[[ INPUT DATA, beginning ]]
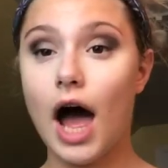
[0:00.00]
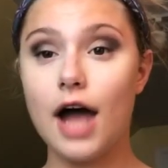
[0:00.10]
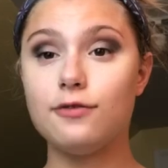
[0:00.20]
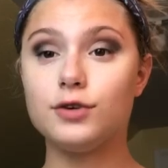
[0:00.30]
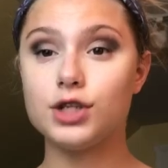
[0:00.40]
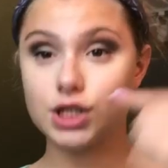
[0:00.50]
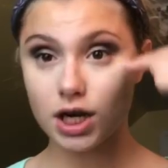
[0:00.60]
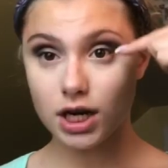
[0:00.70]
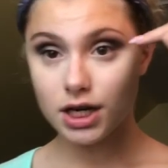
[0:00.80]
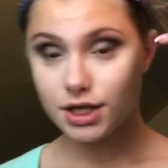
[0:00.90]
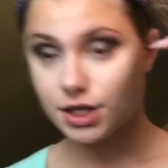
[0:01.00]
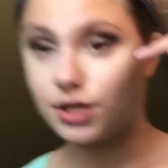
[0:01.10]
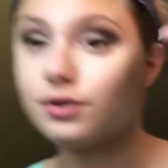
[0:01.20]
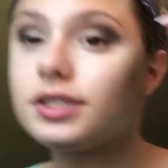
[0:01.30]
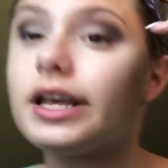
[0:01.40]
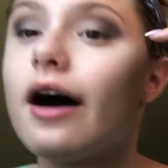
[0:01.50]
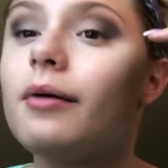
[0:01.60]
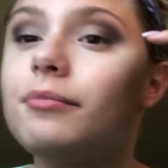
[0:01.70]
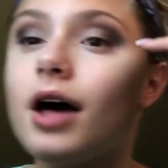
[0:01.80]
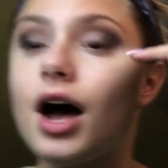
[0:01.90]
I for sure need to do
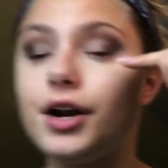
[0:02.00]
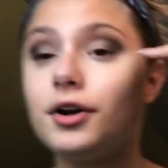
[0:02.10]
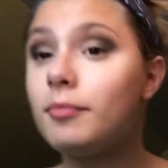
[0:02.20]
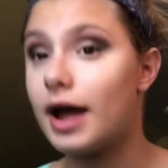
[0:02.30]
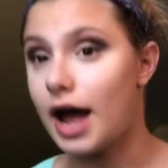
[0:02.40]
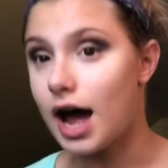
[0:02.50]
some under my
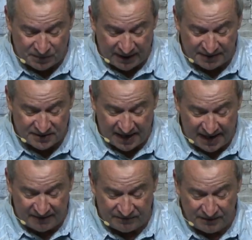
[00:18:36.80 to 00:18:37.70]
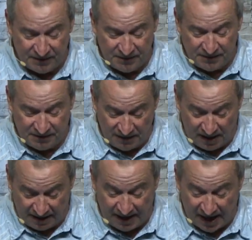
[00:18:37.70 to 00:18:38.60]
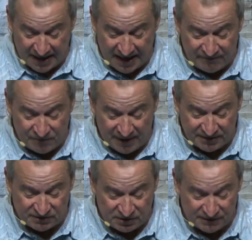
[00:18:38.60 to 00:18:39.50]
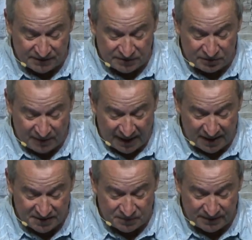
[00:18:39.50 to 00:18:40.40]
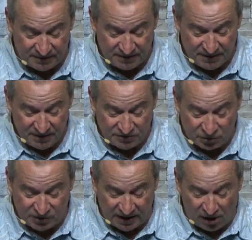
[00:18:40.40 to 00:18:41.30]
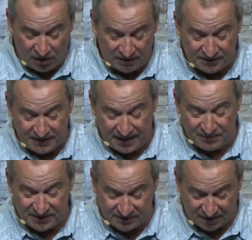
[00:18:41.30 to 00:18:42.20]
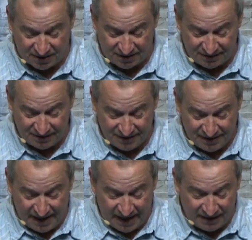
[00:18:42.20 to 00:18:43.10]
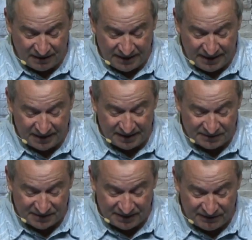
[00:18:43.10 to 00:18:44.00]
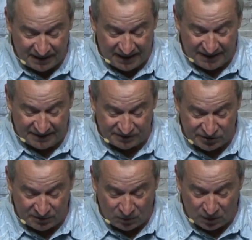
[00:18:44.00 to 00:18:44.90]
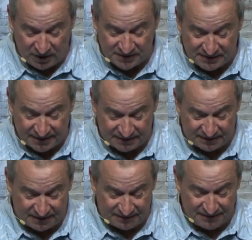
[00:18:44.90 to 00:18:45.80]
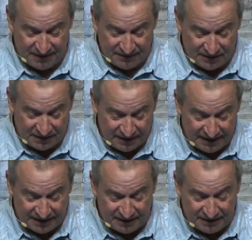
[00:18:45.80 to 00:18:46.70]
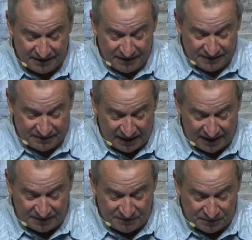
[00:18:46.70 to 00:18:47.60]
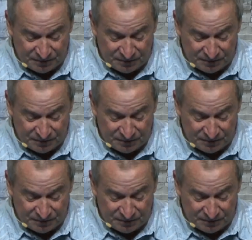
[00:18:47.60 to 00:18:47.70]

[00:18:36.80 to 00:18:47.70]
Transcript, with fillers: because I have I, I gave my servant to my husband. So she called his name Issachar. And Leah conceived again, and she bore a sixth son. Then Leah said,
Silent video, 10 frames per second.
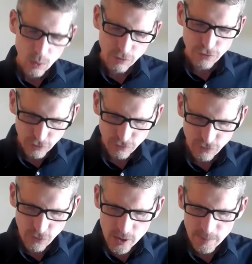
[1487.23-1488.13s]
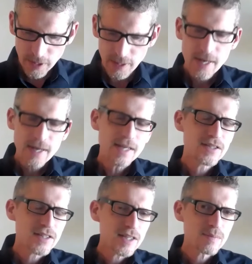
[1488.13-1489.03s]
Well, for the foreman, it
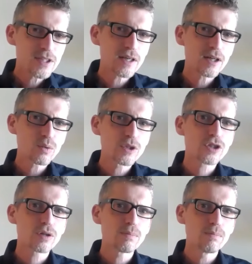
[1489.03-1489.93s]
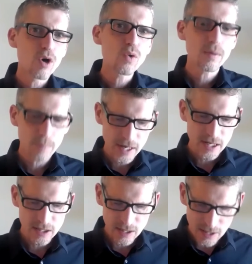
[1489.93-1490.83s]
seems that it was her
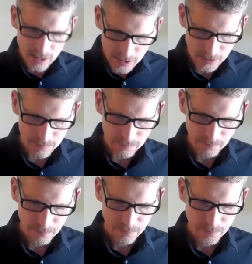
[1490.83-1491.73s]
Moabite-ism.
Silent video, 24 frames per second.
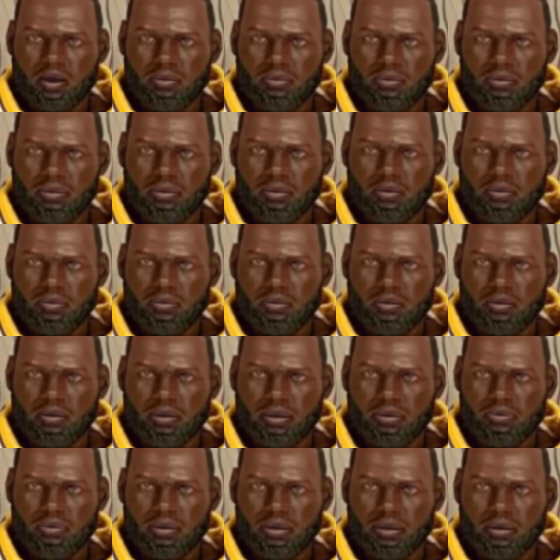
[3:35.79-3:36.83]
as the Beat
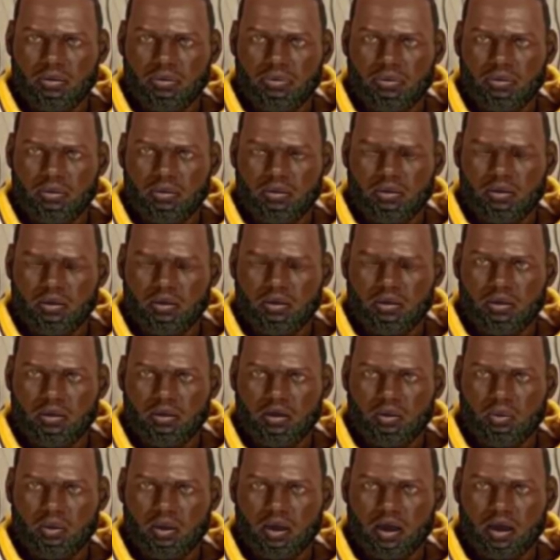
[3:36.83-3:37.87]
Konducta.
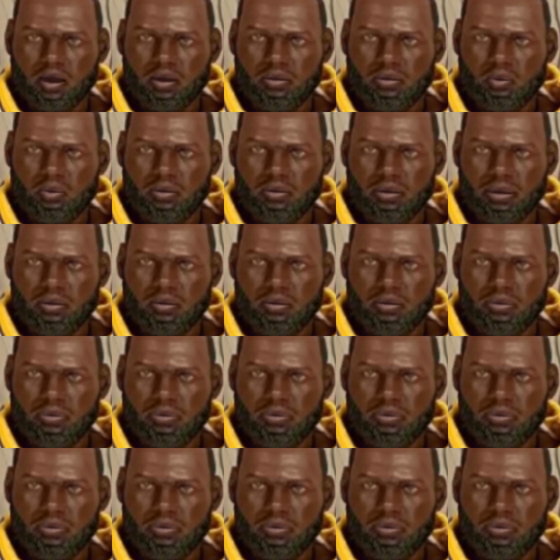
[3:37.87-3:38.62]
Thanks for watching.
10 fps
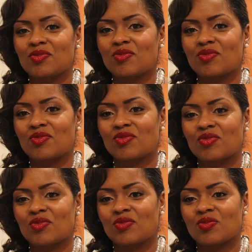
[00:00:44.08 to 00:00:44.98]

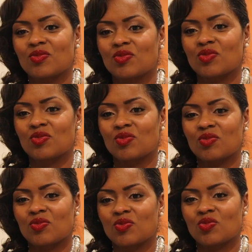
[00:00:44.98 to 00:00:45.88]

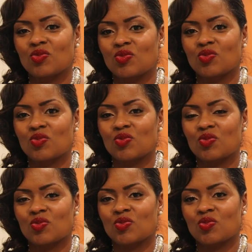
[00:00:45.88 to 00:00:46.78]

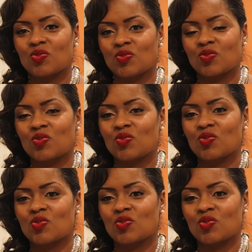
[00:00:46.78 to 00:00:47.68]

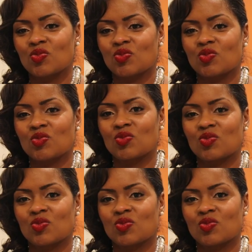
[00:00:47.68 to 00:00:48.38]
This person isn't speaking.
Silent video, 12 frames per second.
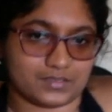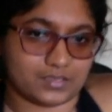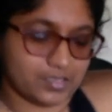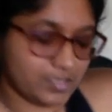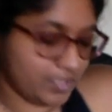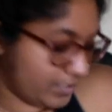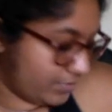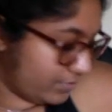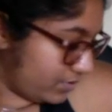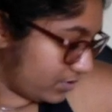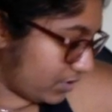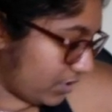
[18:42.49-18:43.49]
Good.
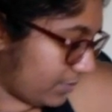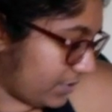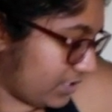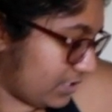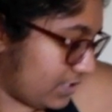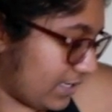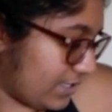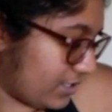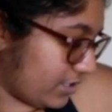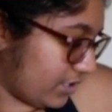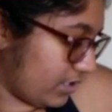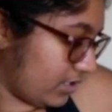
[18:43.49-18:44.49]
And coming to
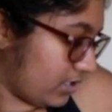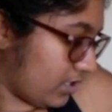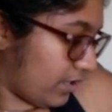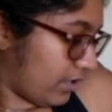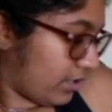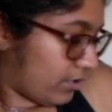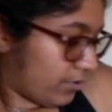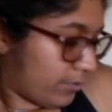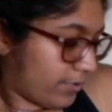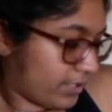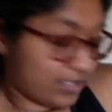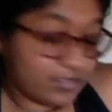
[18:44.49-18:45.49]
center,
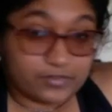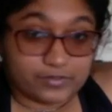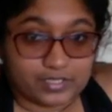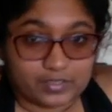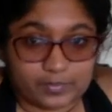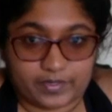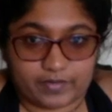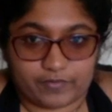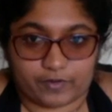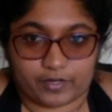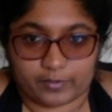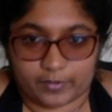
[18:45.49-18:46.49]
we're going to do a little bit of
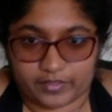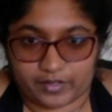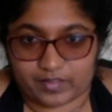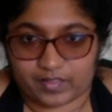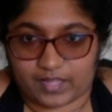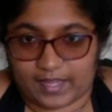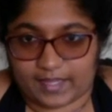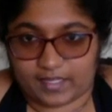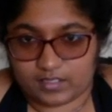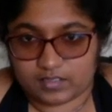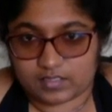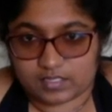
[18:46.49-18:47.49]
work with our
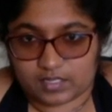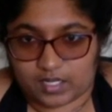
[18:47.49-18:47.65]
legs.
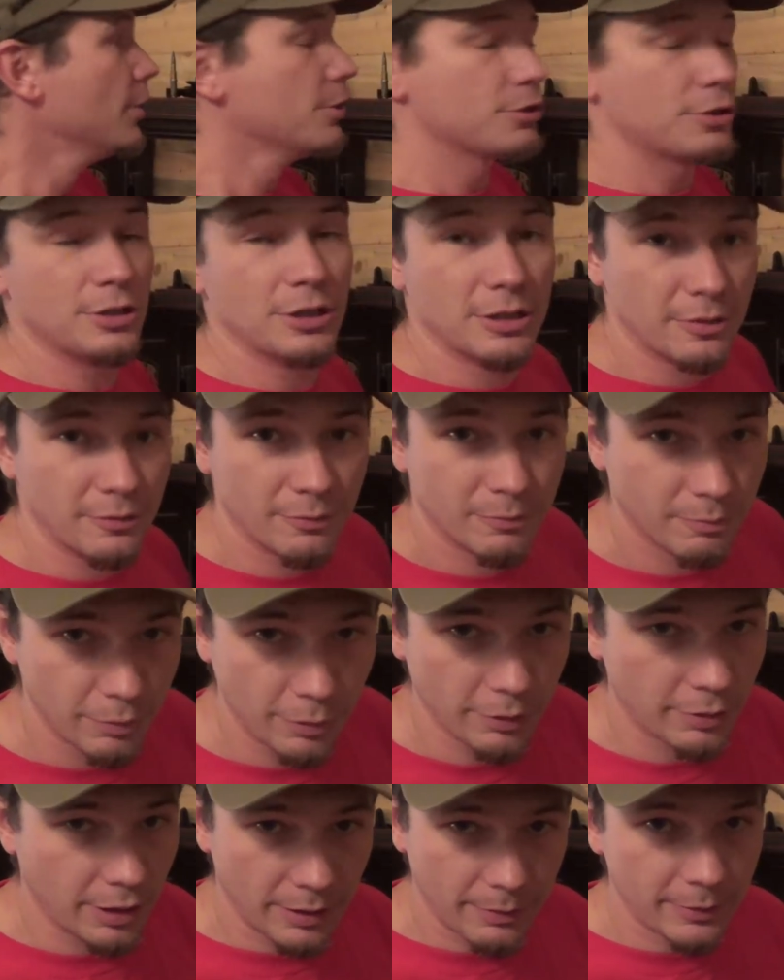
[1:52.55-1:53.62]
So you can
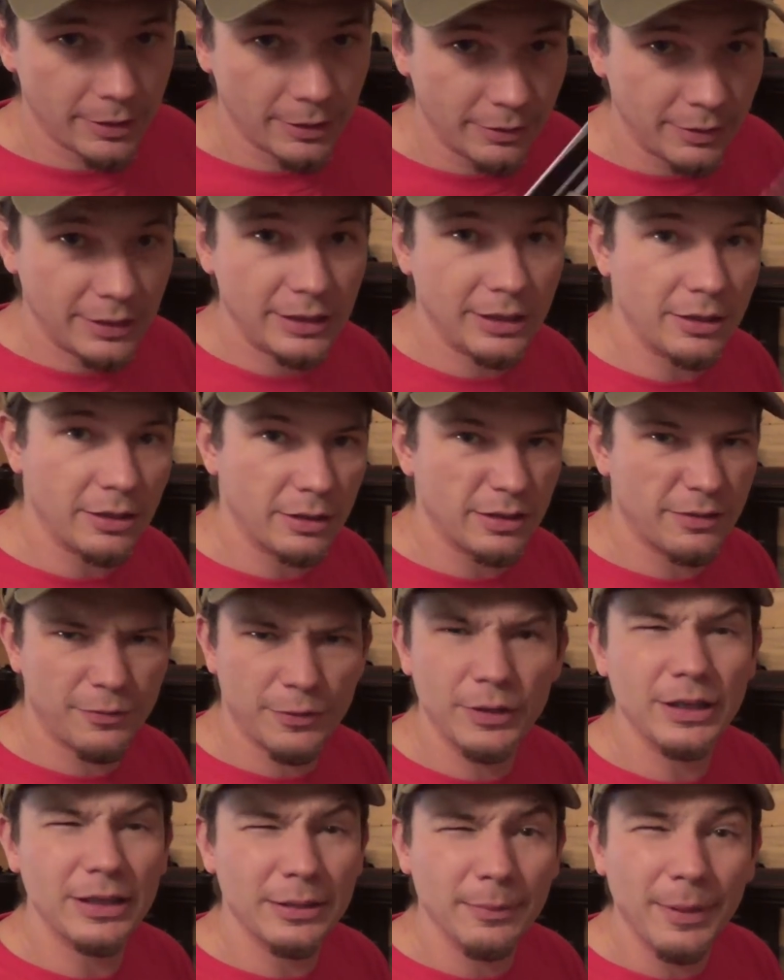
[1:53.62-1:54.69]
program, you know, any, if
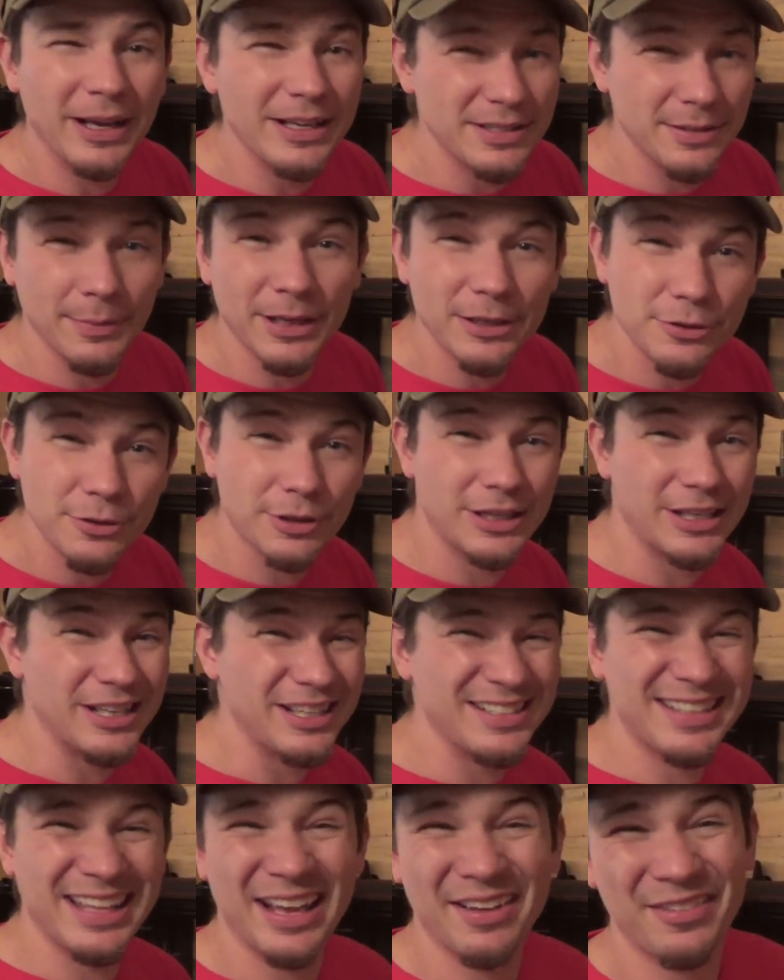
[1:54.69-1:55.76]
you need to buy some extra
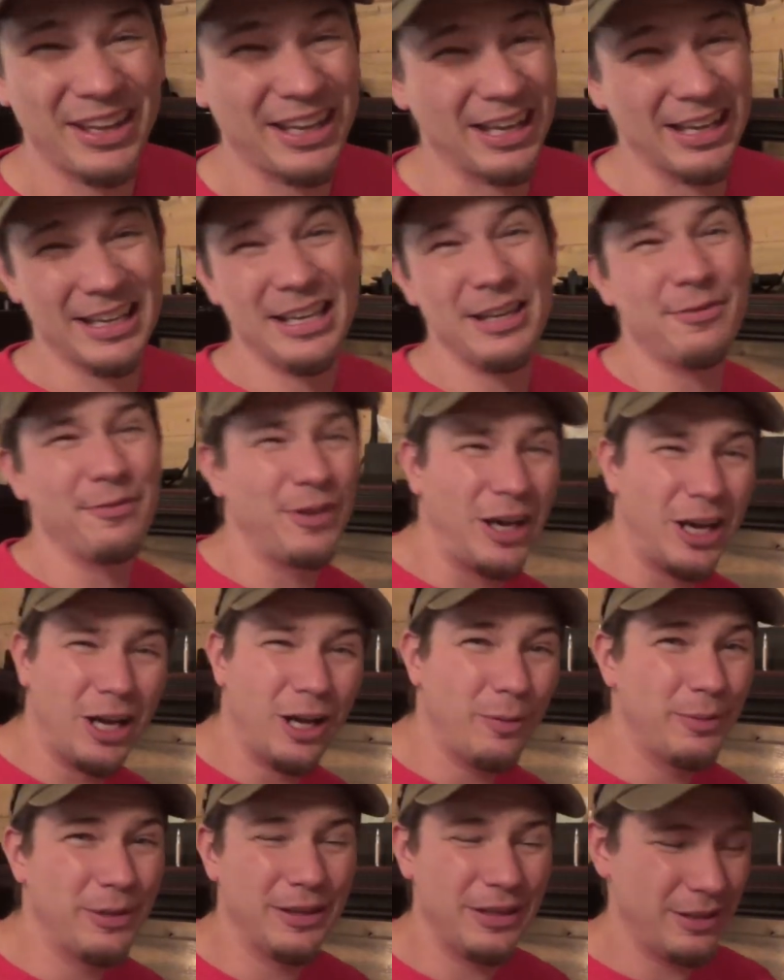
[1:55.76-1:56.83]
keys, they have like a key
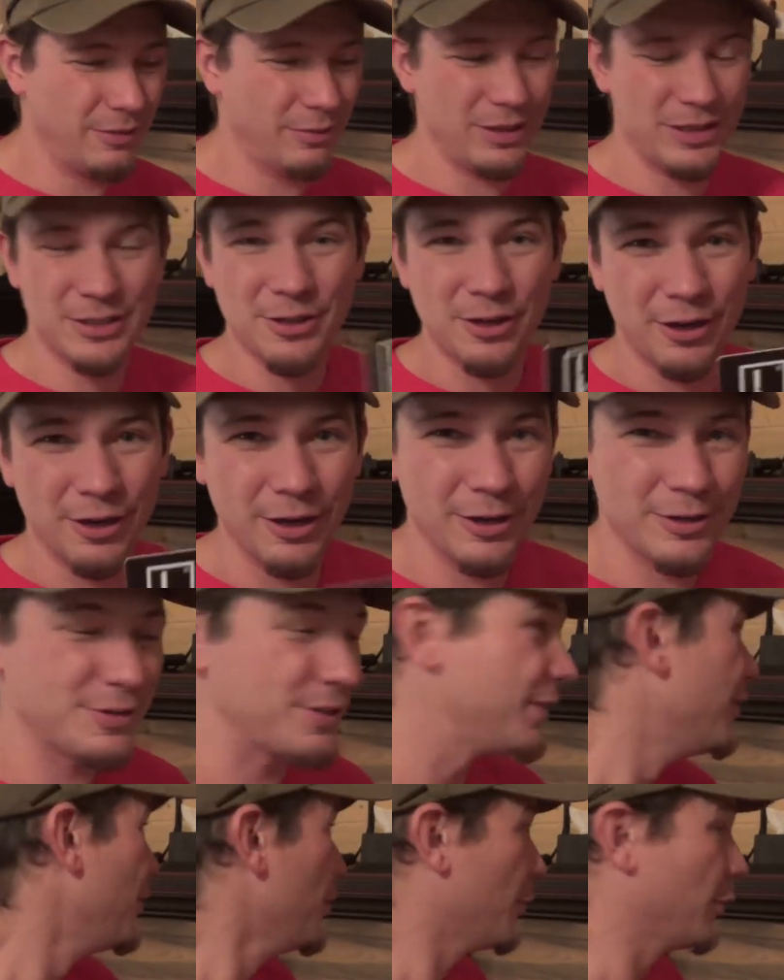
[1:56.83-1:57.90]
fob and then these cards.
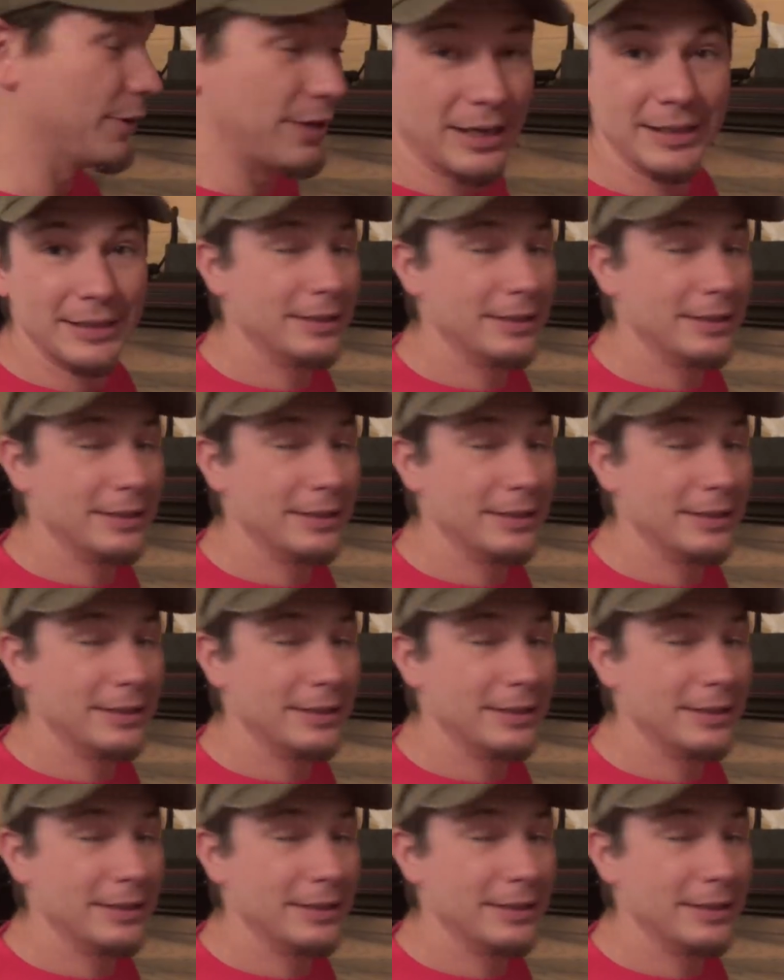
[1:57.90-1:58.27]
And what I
[[ INPUT DATA, end ]]
EXERCISE PROMPT: The finished answer is an exact repetition of the listing, with every picture removed.

OUTPUT BELOW:
[0:00.00]
[0:00.10]
[0:00.20]
[0:00.30]
[0:00.40]
[0:00.50]
[0:00.60]
[0:00.70]
[0:00.80]
[0:00.90]
[0:01.00]
[0:01.10]
[0:01.20]
[0:01.30]
[0:01.40]
[0:01.50]
[0:01.60]
[0:01.70]
[0:01.80]
[0:01.90]
I for sure need to do
[0:02.00]
[0:02.10]
[0:02.20]
[0:02.30]
[0:02.40]
[0:02.50]
some under my
[00:18:36.80 to 00:18:37.70]
[00:18:37.70 to 00:18:38.60]
[00:18:38.60 to 00:18:39.50]
[00:18:39.50 to 00:18:40.40]
[00:18:40.40 to 00:18:41.30]
[00:18:41.30 to 00:18:42.20]
[00:18:42.20 to 00:18:43.10]
[00:18:43.10 to 00:18:44.00]
[00:18:44.00 to 00:18:44.90]
[00:18:44.90 to 00:18:45.80]
[00:18:45.80 to 00:18:46.70]
[00:18:46.70 to 00:18:47.60]
[00:18:47.60 to 00:18:47.70]

[00:18:36.80 to 00:18:47.70]
Transcript, with fillers: because I have I, I gave my servant to my husband. So she called his name Issachar. And Leah conceived again, and she bore a sixth son. Then Leah said,
Silent video, 10 frames per second.
[1487.23-1488.13s]
[1488.13-1489.03s]
Well, for the foreman, it
[1489.03-1489.93s]
[1489.93-1490.83s]
seems that it was her
[1490.83-1491.73s]
Moabite-ism.
Silent video, 24 frames per second.
[3:35.79-3:36.83]
as the Beat
[3:36.83-3:37.87]
Konducta.
[3:37.87-3:38.62]
Thanks for watching.
10 fps
[00:00:44.08 to 00:00:44.98]

[00:00:44.98 to 00:00:45.88]

[00:00:45.88 to 00:00:46.78]

[00:00:46.78 to 00:00:47.68]

[00:00:47.68 to 00:00:48.38]
This person isn't speaking.
Silent video, 12 frames per second.
[18:42.49-18:43.49]
Good.
[18:43.49-18:44.49]
And coming to
[18:44.49-18:45.49]
center,
[18:45.49-18:46.49]
we're going to do a little bit of
[18:46.49-18:47.49]
work with our
[18:47.49-18:47.65]
legs.
[1:52.55-1:53.62]
So you can
[1:53.62-1:54.69]
program, you know, any, if
[1:54.69-1:55.76]
you need to buy some extra
[1:55.76-1:56.83]
keys, they have like a key
[1:56.83-1:57.90]
fob and then these cards.
[1:57.90-1:58.27]
And what I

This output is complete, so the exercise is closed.